● **TASK STATEMENT**
Your copy should match the records below exactly, except for the pictures.

━━ DATA EXCERPTS ━━

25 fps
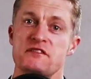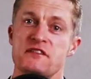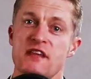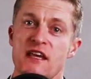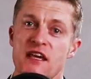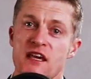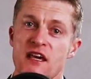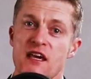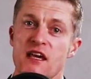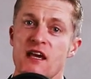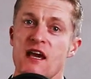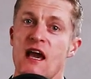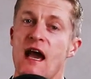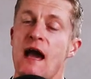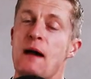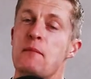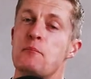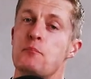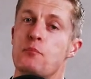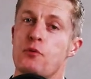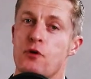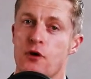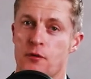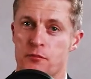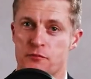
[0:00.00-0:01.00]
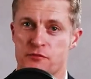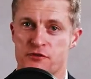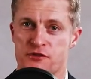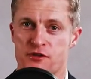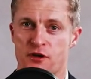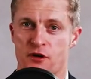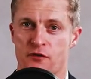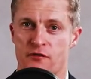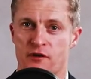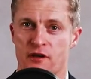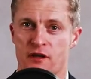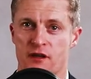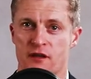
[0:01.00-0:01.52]
thinking and problem
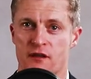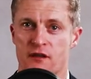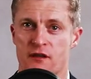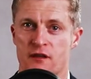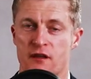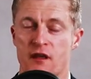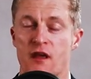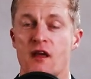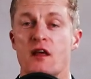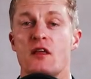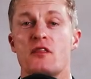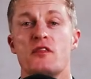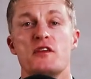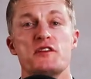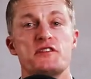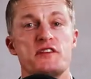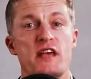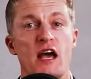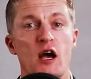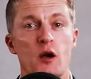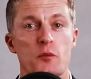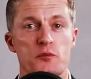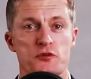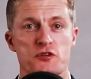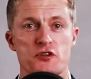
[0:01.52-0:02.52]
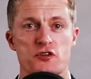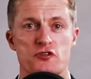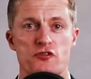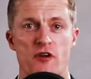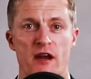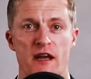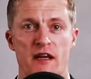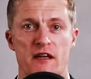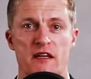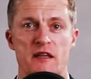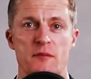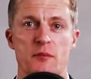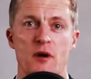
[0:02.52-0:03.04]
solving. This helps you
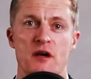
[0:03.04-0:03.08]
directly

━━━

● **ANSWER AREA**
25 fps
[0:00.00-0:01.00]
[0:01.00-0:01.52]
thinking and problem
[0:01.52-0:02.52]
[0:02.52-0:03.04]
solving. This helps you
[0:03.04-0:03.08]
directly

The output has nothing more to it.